Numbing symptoms are another method to avoid the painful event. People with PTSD may find it challenging to be in touch with their feelings or express emotions toward other people. For example, they may feel emotionally "numb" and may isolate from others. They may be less interested in activities you once loved. Many people are not able to talk about, or forget, important parts of the occasion. Some think that they'll have a shortened life span or will not reach personal PTSD Forum goals such as having family or a career.
Individuals with PTSD may feel constantly attentive after the traumatic event. This is known as increased emotional arousal, also it may cause outbursts of anger or irritability, trouble sleeping, and difficulty concentrating. They may discover that they're always 'on guard' and on the lookout for signals of danger. They could additionally find they get startled.
What other problems do people with PTSD experience?
It is extremely common for other conditions to occur along with PTSD, including depression, anxiety, or substance abuse. More than half of men with PTSD also have problems with alcohol. The next most common co-occurring issues in men are depression, followed by conduct disorder, and then problems with drugs. In women, the most typical co-occurring problem is melancholy. Just under half of women with PTSD also experience depression. The following most common co-occurring issues in women are specific fears, social anxiety, and then issues with booze.

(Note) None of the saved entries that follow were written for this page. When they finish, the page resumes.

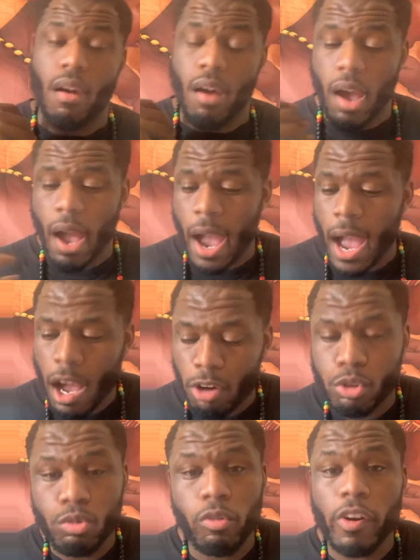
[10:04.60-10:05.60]
How
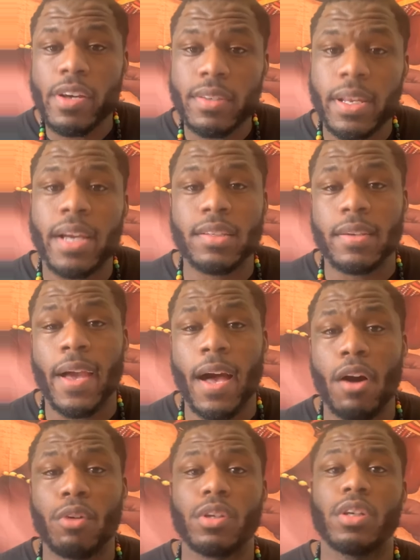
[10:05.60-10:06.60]
you raise that
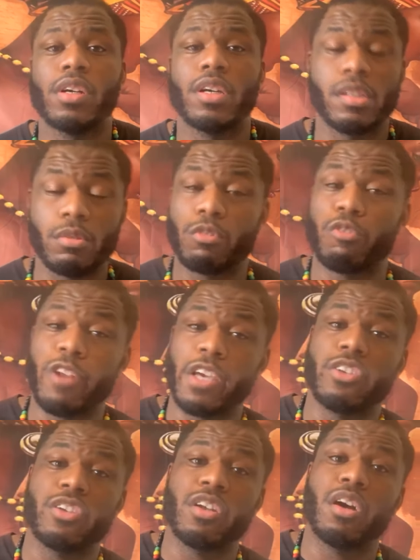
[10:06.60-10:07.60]
child is a
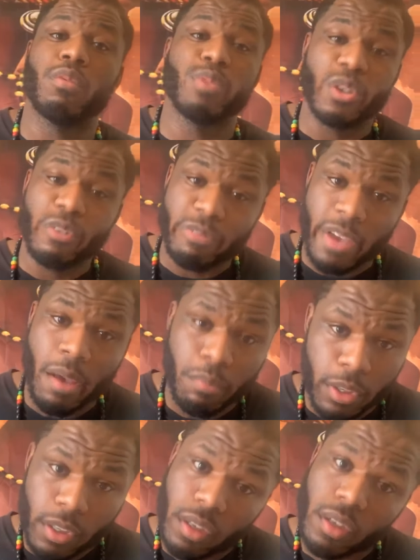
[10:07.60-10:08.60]
reflection of your family.
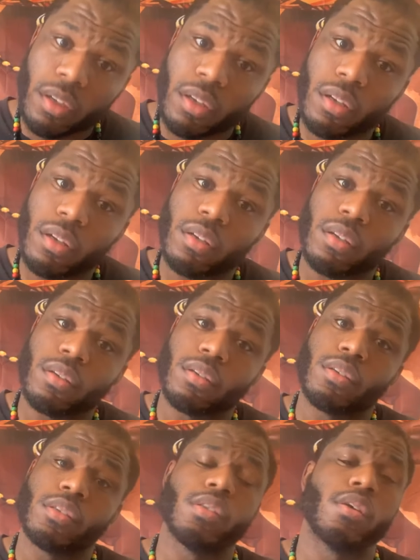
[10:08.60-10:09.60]

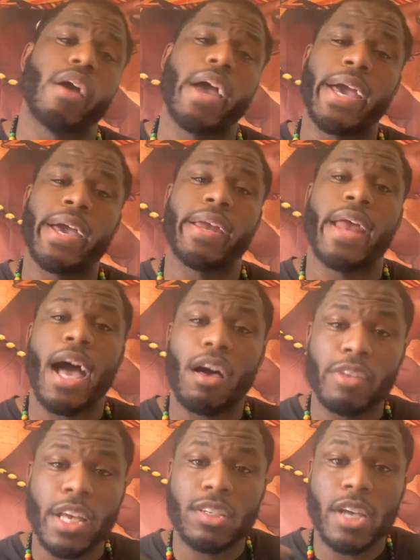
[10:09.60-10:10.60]
And how
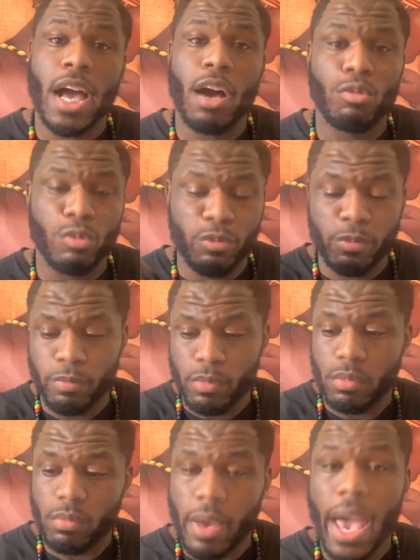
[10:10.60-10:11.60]
that child
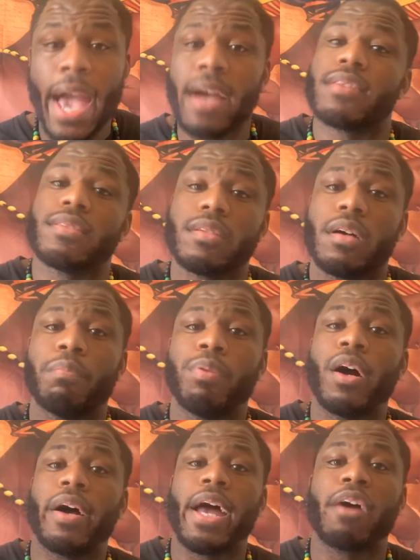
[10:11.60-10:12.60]
acts
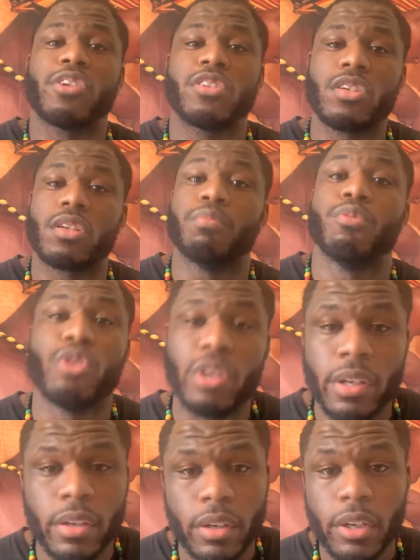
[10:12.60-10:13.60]
upon out into the
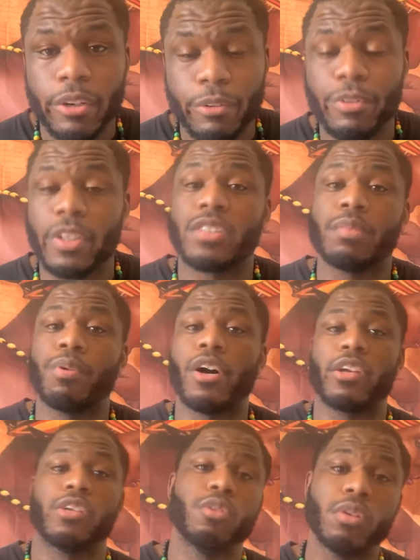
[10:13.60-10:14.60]
community reflects upon
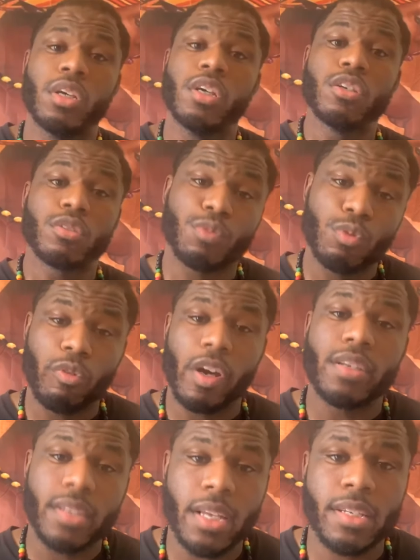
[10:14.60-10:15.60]
you. So you raise
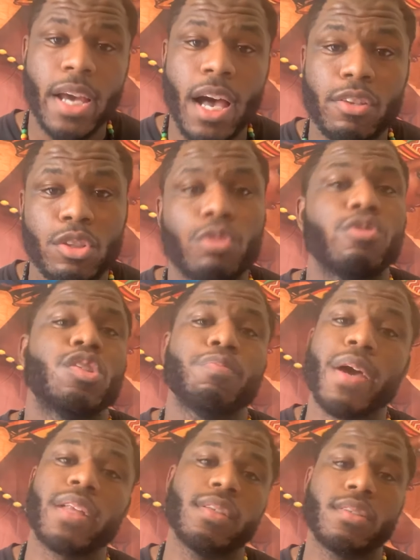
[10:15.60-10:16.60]
that child to
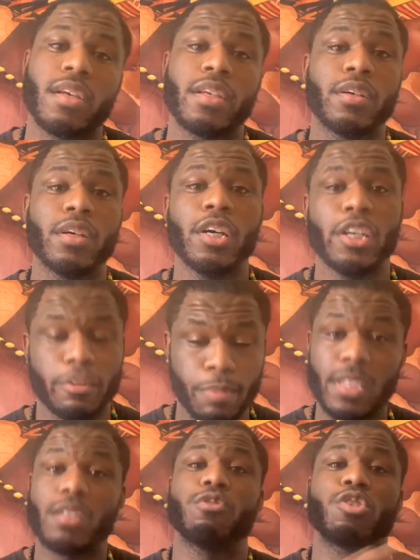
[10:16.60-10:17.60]
respect each other,
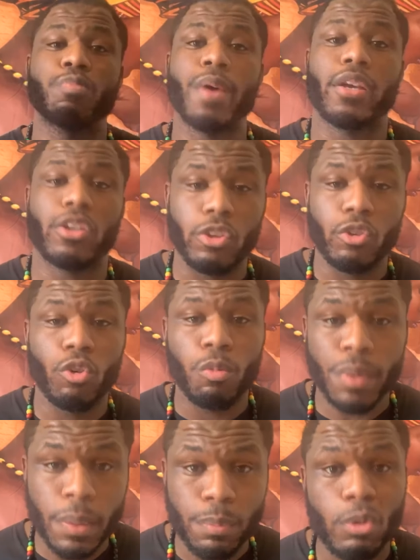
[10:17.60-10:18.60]
especially respect your
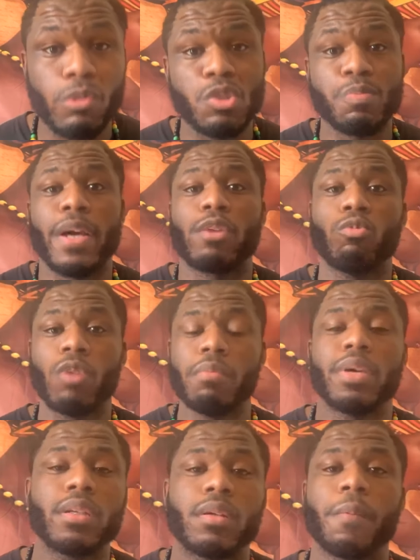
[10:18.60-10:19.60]
people and respect women.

People with PTSD often have difficulties working. In general, individuals with PTSD have more unemployment, divorce or separation, partner abuse and likelihood of being fired than people without PTSD. Vietnam veterans with PTSD were found to have issues with employment, many problems with family and other interpersonal relationships, and increased episodes of violence.

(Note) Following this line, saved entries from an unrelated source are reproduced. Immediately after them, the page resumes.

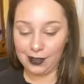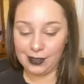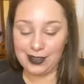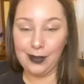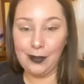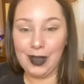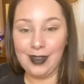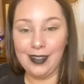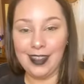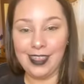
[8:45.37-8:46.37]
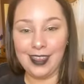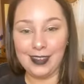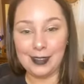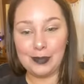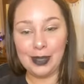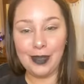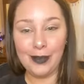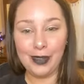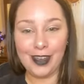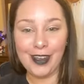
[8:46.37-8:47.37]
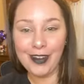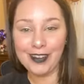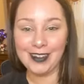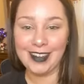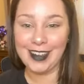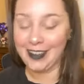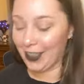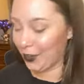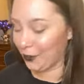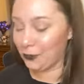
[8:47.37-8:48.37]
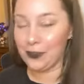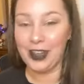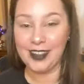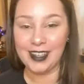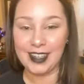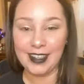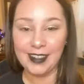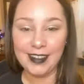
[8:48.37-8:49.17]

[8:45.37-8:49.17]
don't mind the things below the curtain here that are falling.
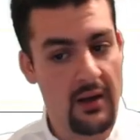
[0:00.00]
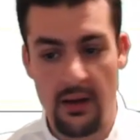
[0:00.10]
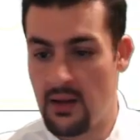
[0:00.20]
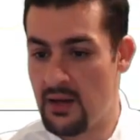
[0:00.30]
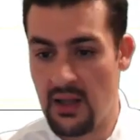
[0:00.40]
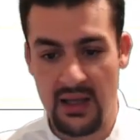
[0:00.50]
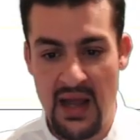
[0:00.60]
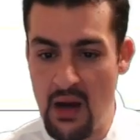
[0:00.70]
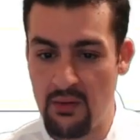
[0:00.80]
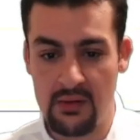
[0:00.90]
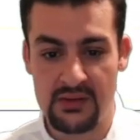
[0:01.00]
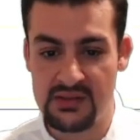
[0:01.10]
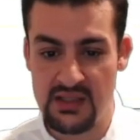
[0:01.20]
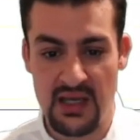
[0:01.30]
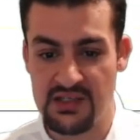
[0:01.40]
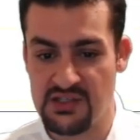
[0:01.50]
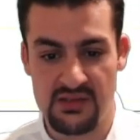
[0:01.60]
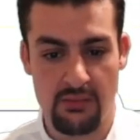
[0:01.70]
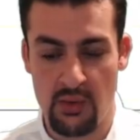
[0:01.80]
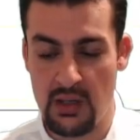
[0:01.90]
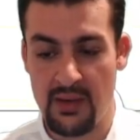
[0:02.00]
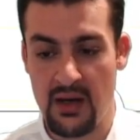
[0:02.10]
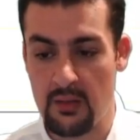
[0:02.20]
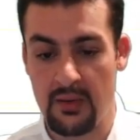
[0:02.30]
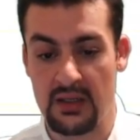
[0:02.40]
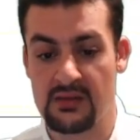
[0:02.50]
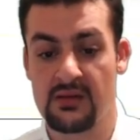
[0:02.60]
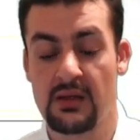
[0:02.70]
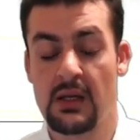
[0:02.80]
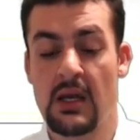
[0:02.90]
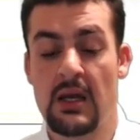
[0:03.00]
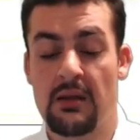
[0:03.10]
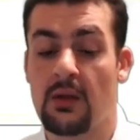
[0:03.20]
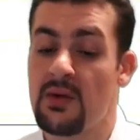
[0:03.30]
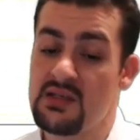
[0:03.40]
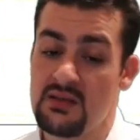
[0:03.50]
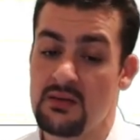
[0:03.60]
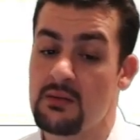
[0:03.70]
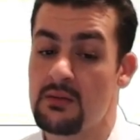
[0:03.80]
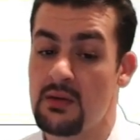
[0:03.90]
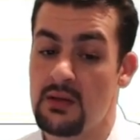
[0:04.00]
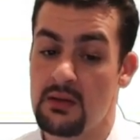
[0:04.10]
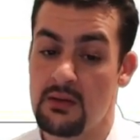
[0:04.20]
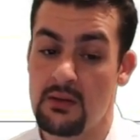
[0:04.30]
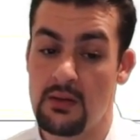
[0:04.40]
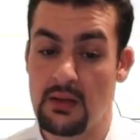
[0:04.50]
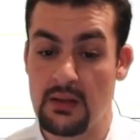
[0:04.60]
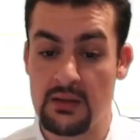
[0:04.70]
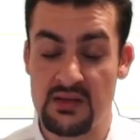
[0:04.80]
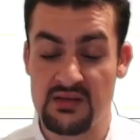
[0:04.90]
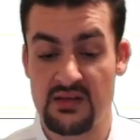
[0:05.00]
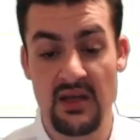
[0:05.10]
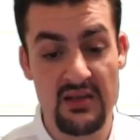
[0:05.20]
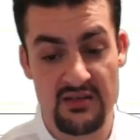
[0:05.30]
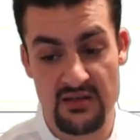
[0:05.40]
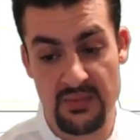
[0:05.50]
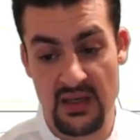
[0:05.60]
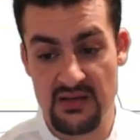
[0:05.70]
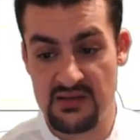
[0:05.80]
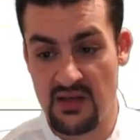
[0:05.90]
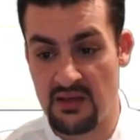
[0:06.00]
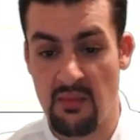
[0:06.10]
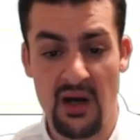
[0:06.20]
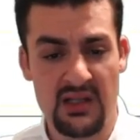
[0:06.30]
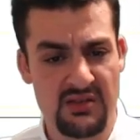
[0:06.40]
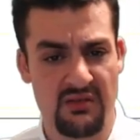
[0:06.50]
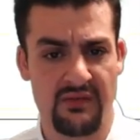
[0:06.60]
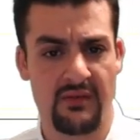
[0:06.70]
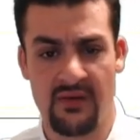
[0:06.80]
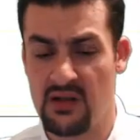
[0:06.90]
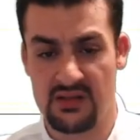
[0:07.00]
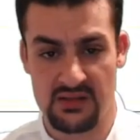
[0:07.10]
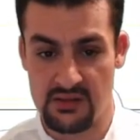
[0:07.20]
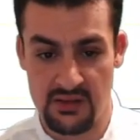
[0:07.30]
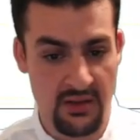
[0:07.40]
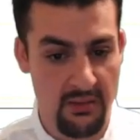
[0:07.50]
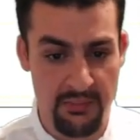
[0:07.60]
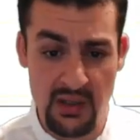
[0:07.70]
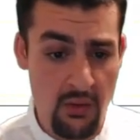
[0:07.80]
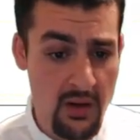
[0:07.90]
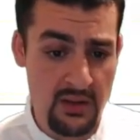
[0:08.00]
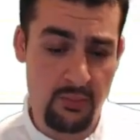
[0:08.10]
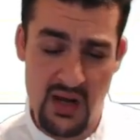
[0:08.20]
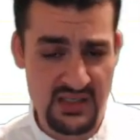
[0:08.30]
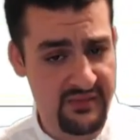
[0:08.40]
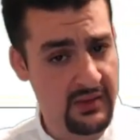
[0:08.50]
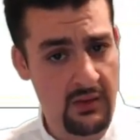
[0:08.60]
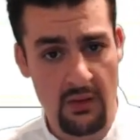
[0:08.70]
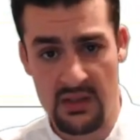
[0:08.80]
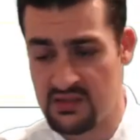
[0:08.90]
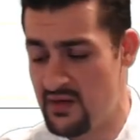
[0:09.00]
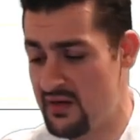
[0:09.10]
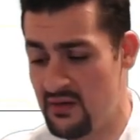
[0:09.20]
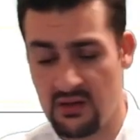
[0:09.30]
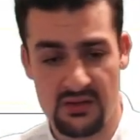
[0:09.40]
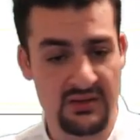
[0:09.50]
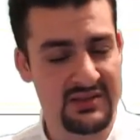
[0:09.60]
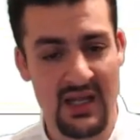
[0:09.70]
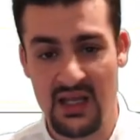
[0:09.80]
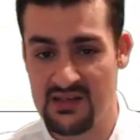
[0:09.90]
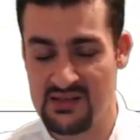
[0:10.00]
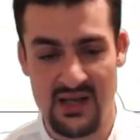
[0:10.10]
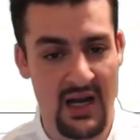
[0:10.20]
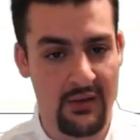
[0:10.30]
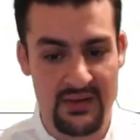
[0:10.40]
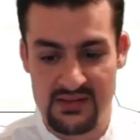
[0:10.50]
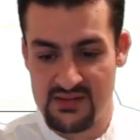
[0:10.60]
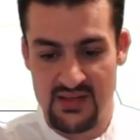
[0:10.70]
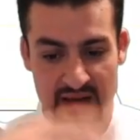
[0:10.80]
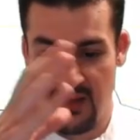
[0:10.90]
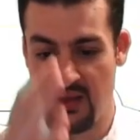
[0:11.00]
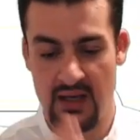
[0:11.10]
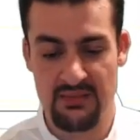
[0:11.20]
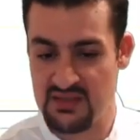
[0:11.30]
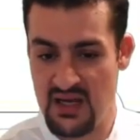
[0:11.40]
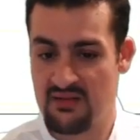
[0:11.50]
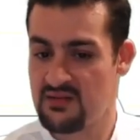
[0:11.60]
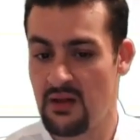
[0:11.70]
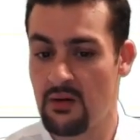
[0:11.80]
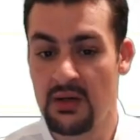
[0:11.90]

In like an hour, you see that it just went up $100. The reason this is because the market's so volatile. You know, Bitcoin, the price of Bitcoin is very volatile. It's not like a stock where it's steady, it comes down slow.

People with PTSD also may experience a wide selection of physical symptoms. This really is a familiar event in individuals who have depression and other anxiety disorders. Some evidence indicates that PTSD may be associated with increased chance of creating medical ailments. Research is ongoing, and it's too soon to draw strong conclusions about which particular ailments are associated with PTSD.
How common is PTSD?
An estimated 7.8 percent of Americans will experience PTSD at some point in their lives, with women (10.4%) twice as likely as men (5%) to develop PTSD. About 3.6 percent of U.S. adults aged 18 to 54 (5.2 million people) have PTSD during the course of a given year. This represents a small portion of people who've experienced at least one traumatic event; 60.7% of men and 51.2% of women reported at least one traumatic event. The traumatic events most often associated with PTSD for men are rape, combat exposure, childhood neglect, and childhood physical abuse. The most traumatic events for women are rape, sexual molestation, physical attack, being threatened with a weapon, and childhood physical abuse.
About 30 percent of women and the men that have spent time in war zones experience PTSD. An added 20 to 25 percent have had partial PTSD at some time in their own lives. More than half of all male Vietnam veterans and almost half of all female Vietnam veterans have experienced "clinically serious stress reaction symptoms." PTSD has also been detected among veterans of other wars. Approximations of PTSD from the Gulf War are not as low as 10%. Approximations from the war in Afghanistan are between 6 and 11%. Present estimates of PTSD in military personnel who served in Iraq range from 12% to 20%.